◆ Requirement ◆
Exactly as written, copy every line from the one containing "[0:01.00-0:02.00]" through the end of the records, with the pictures left out.

START Data for this exercise

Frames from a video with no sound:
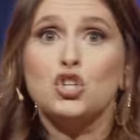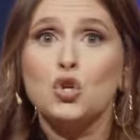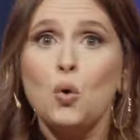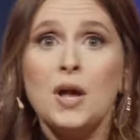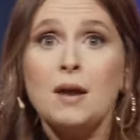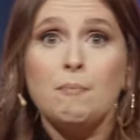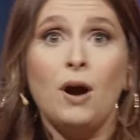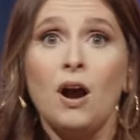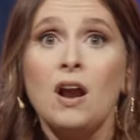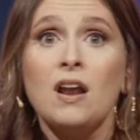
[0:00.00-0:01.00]
join a
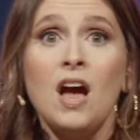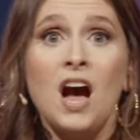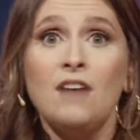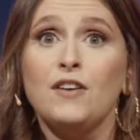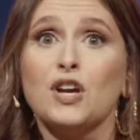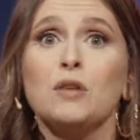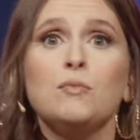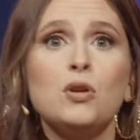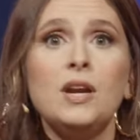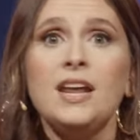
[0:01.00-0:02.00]
part of a
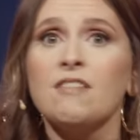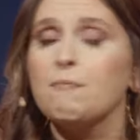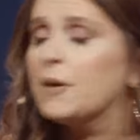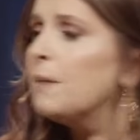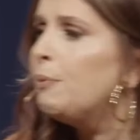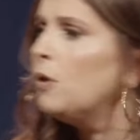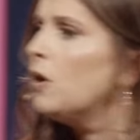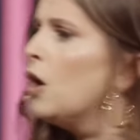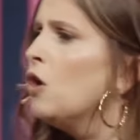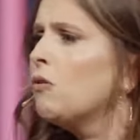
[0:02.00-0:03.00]
community of people
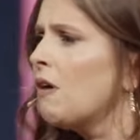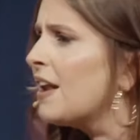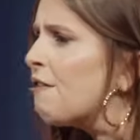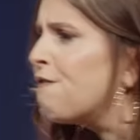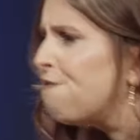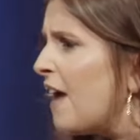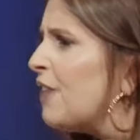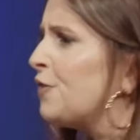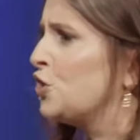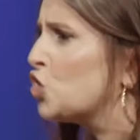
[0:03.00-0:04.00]
who are on a
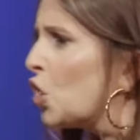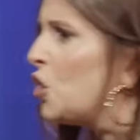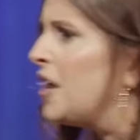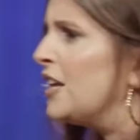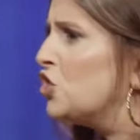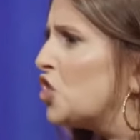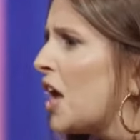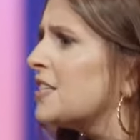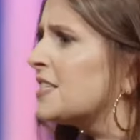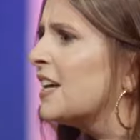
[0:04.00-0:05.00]
faith journey
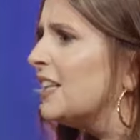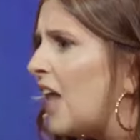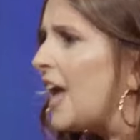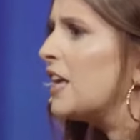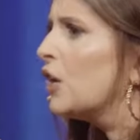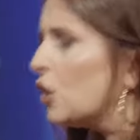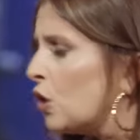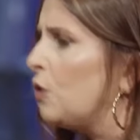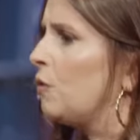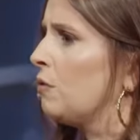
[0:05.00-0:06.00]
just like
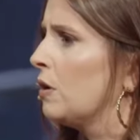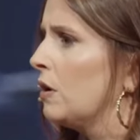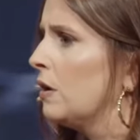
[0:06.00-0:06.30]
you.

END Data for this exercise

◆ Task response ◆
[0:01.00-0:02.00]
part of a
[0:02.00-0:03.00]
community of people
[0:03.00-0:04.00]
who are on a
[0:04.00-0:05.00]
faith journey
[0:05.00-0:06.00]
just like
[0:06.00-0:06.30]
you.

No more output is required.